== Segment start ==

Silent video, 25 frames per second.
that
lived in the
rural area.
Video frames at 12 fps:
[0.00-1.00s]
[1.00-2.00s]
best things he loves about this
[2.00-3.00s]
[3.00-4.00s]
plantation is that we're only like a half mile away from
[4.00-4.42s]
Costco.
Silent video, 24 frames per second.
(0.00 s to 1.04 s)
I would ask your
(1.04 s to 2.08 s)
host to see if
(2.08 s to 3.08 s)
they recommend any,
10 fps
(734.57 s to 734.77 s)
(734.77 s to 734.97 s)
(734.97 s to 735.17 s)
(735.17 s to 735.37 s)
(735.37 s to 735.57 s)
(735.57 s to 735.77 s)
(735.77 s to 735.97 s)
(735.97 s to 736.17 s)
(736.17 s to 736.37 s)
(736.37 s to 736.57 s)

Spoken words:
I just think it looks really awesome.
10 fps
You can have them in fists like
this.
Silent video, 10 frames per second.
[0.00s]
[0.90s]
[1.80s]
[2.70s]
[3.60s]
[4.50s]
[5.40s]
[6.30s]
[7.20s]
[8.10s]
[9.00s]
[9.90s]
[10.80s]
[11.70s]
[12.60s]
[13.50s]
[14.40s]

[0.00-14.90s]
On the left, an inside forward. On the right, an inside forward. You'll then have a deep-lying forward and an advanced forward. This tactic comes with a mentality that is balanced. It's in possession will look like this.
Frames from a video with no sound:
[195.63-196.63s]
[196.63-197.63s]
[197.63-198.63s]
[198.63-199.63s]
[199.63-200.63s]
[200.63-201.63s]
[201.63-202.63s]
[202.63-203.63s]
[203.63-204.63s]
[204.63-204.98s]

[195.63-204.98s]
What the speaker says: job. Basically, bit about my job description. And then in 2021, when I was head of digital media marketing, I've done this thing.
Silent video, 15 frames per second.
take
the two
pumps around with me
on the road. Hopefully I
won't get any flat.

== Segment end ==

Problem details
Repeat everything in the listing above exactly.

Written response
Silent video, 25 frames per second.
that
lived in the
rural area.
Video frames at 12 fps:
[0.00-1.00s]
[1.00-2.00s]
best things he loves about this
[2.00-3.00s]
[3.00-4.00s]
plantation is that we're only like a half mile away from
[4.00-4.42s]
Costco.
Silent video, 24 frames per second.
(0.00 s to 1.04 s)
I would ask your
(1.04 s to 2.08 s)
host to see if
(2.08 s to 3.08 s)
they recommend any,
10 fps
(734.57 s to 734.77 s)
(734.77 s to 734.97 s)
(734.97 s to 735.17 s)
(735.17 s to 735.37 s)
(735.37 s to 735.57 s)
(735.57 s to 735.77 s)
(735.77 s to 735.97 s)
(735.97 s to 736.17 s)
(736.17 s to 736.37 s)
(736.37 s to 736.57 s)

Spoken words:
I just think it looks really awesome.
10 fps
You can have them in fists like
this.
Silent video, 10 frames per second.
[0.00s]
[0.90s]
[1.80s]
[2.70s]
[3.60s]
[4.50s]
[5.40s]
[6.30s]
[7.20s]
[8.10s]
[9.00s]
[9.90s]
[10.80s]
[11.70s]
[12.60s]
[13.50s]
[14.40s]

[0.00-14.90s]
On the left, an inside forward. On the right, an inside forward. You'll then have a deep-lying forward and an advanced forward. This tactic comes with a mentality that is balanced. It's in possession will look like this.
Frames from a video with no sound:
[195.63-196.63s]
[196.63-197.63s]
[197.63-198.63s]
[198.63-199.63s]
[199.63-200.63s]
[200.63-201.63s]
[201.63-202.63s]
[202.63-203.63s]
[203.63-204.63s]
[204.63-204.98s]

[195.63-204.98s]
What the speaker says: job. Basically, bit about my job description. And then in 2021, when I was head of digital media marketing, I've done this thing.
Silent video, 15 frames per second.
take
the two
pumps around with me
on the road. Hopefully I
won't get any flat.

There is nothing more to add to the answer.